I attended the Republican Party Caucus on Saturday as a participant. My only intention was to vote and possibly become a delegate to the Washoe County convention. If history is a guide, becoming a delegate wouldn’t be a problem since hardly anyone from my precinct bothers to show up at these things. As fate would have it, I was “elected” precinct chairman, which was a new experience.

As we were talking before the meeting, it became apparent that I was the only one of the five of us that had ever been to a party meeting of any kind before. One guy suggested I be the chairman. No vote was taken, but nobody objected to the idea either. The caucus hadn’t started yet, but I started looking through the information packet and trying to remember Robert‘s Rules.

As I was digging through all the paperwork, a voice came over the intercom saying if people wanted to just vote and go home they could do so. This seemed to be unanimously accepted as a good idea.

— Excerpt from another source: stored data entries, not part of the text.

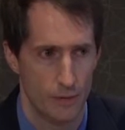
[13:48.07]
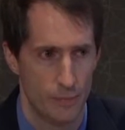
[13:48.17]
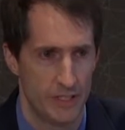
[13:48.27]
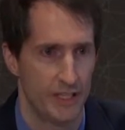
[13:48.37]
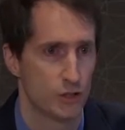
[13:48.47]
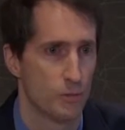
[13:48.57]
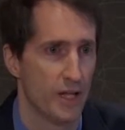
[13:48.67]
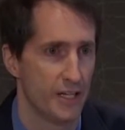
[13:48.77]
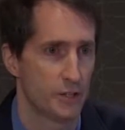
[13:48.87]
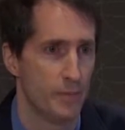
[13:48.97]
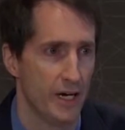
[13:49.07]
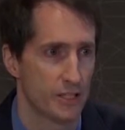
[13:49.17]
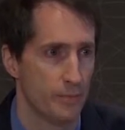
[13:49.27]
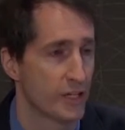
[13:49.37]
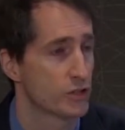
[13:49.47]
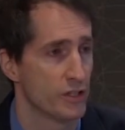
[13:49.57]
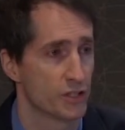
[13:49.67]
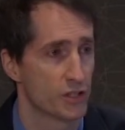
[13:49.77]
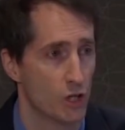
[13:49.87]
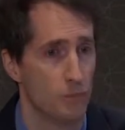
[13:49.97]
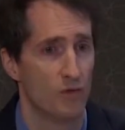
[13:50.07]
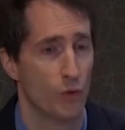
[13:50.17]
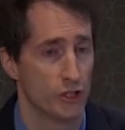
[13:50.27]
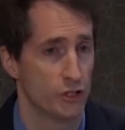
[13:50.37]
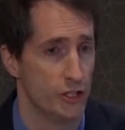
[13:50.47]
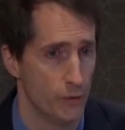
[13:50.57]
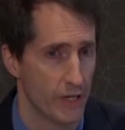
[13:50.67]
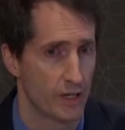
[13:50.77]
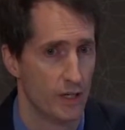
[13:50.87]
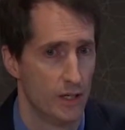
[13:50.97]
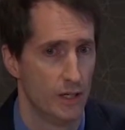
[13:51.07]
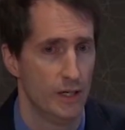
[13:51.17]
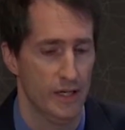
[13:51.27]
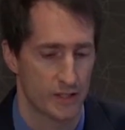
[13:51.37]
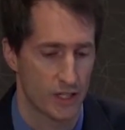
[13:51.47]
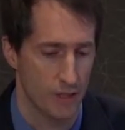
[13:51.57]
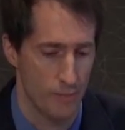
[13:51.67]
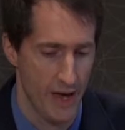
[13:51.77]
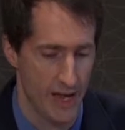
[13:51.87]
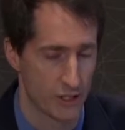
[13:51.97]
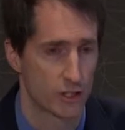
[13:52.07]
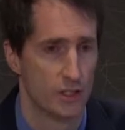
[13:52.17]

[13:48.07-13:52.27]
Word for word: potential blind spots and make sure the scope of what you're doing is going to match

“Well,” I said, “ there are a couple of order’s of business here we could do. First we’ll need a secretary.” The guy sitting next to me said, “I’ll do it.”  I said, “OK.”

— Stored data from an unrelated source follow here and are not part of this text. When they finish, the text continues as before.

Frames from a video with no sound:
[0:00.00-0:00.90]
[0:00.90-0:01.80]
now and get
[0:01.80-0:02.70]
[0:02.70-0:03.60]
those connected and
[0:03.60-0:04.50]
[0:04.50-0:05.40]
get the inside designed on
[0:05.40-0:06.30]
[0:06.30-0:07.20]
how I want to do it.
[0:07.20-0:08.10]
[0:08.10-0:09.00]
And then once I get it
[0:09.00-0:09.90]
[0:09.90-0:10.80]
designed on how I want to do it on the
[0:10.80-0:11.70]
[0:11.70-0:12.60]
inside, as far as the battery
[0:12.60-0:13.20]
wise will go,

At this point I had decided to dispense with Robert’s Rules as nobody else seemed to even be aware of them and I didn’t think I was capable of explaining them. I decided to follow Ron’s First Rule of Politics

1) When someone volunteers to do anything, anything at all, just go with it.

” If you’d like, you can sign up for the Central Committee.”  I said.

As I was about to explain my previous experience with the committee, I looked up and saw four shaking heads indicating a unanimous “no” vote in the future. I dropped the subject.

“Alrighty then, moving on,” I said, “would anyone be interested in being a delegate to the county convention?”

The older gentleman, (older than me), spoke up.

“Does anything worthwhile happen at those things or is it just a lot-a hoo-haw?”

“Well,” I explained, “it’s a little of both. You get to vote on rules and procedures and the party platform. Y’know, all of these things are designed to give people a voice in how things go, what our party stands for, and who we are.”

“Harumph.” Said the older gentleman.

 

“There’s plenty of open spots, so all anyone has to do is sign up and you can be a delegate.” Nobody wanted to.

“OK, well, let’s just vote then.”

The secretary handed me the ballots he had previously collected and they all made a bee-line for the door. I managed to have the secretary sign a few things on his way out.

My day wasn’t quite over. When I got home I got on Twitter to see how it was all going. There was quite a lot about some lady reporter from the LA Times getting kicked out of a precinct meeting. “Good for them” I tweeted. That, as it turned out, was a minority opinion.

As the Twitter discussion continued, it became clear that some apparatchik had gone and invited the press in an effort to show “transparency.“

The caucus is supposed to be a meeting of the people. In an age when police drones are flying overhead and airport workers are inspecting  us right down to our cupcakes, it’s not the people who need to show transparency. We’re already transparent.

A better idea might be to hand out information to each caucus participant so we can all start the meeting on the same page. We might also have someone address the entire assembly and explain the purpose of having a caucus. From what I can tell, most people don’t know. Without communication, politics becomes “just a lot-a hoo-haw.”